È quanto emerge dal Rapporto “Sussidiarietà e… governo delle infrastrutture”, realizzato dalla Fondazione per la Sussidiarietà (FPS), che sarà presentato il 7 novembre in Unioncamere a Roma con l'intervento di Raffaele Fitto, Ministro per gli Affari Europei, le Politiche di Coesione e il PNRR e Graziano Delrio, già Ministro delle Infrastrutture.
L'Italia è in coda nelle risorse per i progetti (indice 49 su 100) e nei processi di selezione e gestione dei fornitori (48), ma è al primo posto fra i maggiori paesi europei per la "visione strategica" nella realizzazione delle infrastrutture pubbliche (58). La "visione strategica" si basa su indicatori quali la capacità di pianificazione e coordinamento, il consenso politico, il coinvolgimento dei diversi soggetti e il monitoraggio.
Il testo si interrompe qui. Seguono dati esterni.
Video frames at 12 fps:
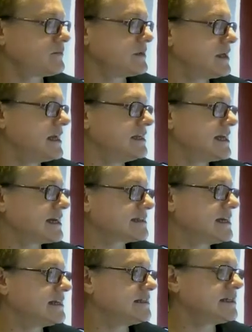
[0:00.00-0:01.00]

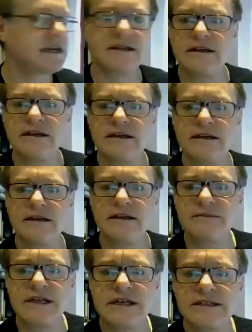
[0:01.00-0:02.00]
LED. I don't
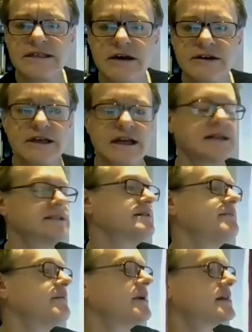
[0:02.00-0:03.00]
know whether you can. Oh, you can
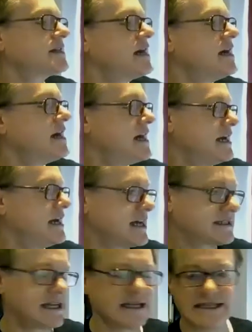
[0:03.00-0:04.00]
see that nice index
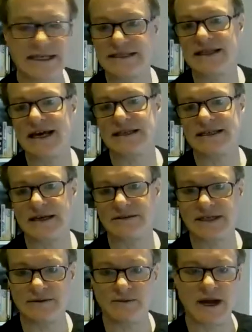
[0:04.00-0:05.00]
LED. So that tells
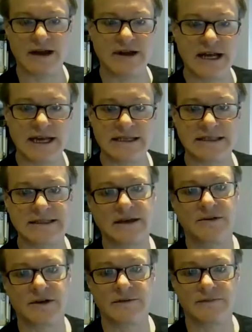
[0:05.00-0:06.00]
it where it is.
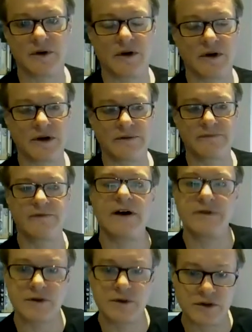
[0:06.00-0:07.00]
So on a
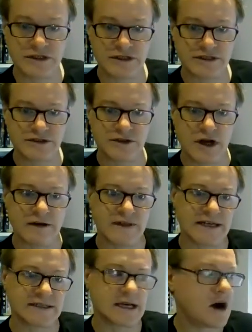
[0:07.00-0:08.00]
5.25-inch drive,
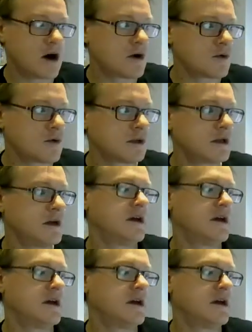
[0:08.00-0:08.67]
that's a hole.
"L’investimento in infrastrutture di qualità e nella loro gestione deve fare i conti con problemi quali la sostenibilità, il consumo di suolo e il coinvolgimento delle realtà locali", osserva Giorgio Vittadini, Presidente della Fondazione per la Sussidiarietà, “ma bisogna superare la contrapposizione tra Stato centrale, amministrazioni locali e società civile e perseguire una vera cultura della sussidiarietà che consiste nel dialogo continuo tra diversi livelli di governo e tra questi e le comunità locali. In sintesi per raggiungere obiettivi che interessano il bene comune, le reti di cui ha bisogno l'Italia devono essere realizzate pensando a una prospettiva di lungo periodo, e coinvolgendo i territori e i corpi intermedi”.
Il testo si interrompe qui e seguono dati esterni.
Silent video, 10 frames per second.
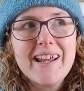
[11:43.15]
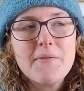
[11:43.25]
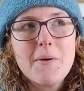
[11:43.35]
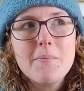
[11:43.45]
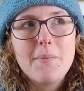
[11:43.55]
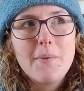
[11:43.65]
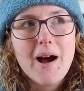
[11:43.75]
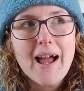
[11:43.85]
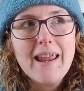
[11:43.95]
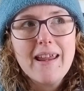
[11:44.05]
if I'm
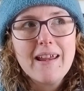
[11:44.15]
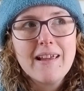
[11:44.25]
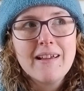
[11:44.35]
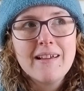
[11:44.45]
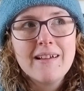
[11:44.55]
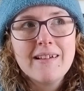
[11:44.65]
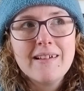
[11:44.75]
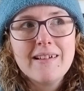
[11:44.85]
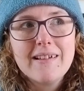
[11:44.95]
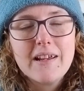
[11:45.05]

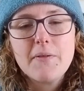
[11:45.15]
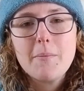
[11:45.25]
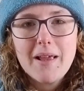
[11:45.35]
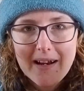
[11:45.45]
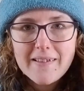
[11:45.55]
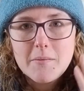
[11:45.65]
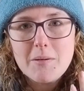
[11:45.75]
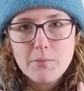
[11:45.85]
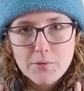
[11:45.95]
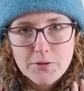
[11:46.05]
getting
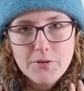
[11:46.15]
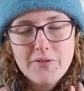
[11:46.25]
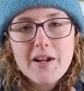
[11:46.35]
something blue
Il Rapporto prende in esame la mobilità, l’energia, le risorse idriche e le telecomunicazioni. Lo studio ha l’obiettivo di verificare quanto “l’approccio sussidiario sia utile a cambiare contenuto e metodo dello sviluppo sostenibile” in questo settore. La cultura della sussidiarietà, infatti, introduce una dimensione di “responsabilità diffusa” per il bene comune, mettendo al centro il dialogo costruttivo tra comunità locali e amministrazioni centrali. Ci sono 5 fasi chiave da considerare: programmazione, progettazione, realizzazione, gestione e manutenzione. Con il dialogo e il coinvolgimento dei vari soggetti si migliorano i progetti e si snelliscono i processi. La chiave del successo è la sussidiarietà, sia verticale (i diversi livelli di governo) che orizzontale (i vari soggetti e il terzo settore).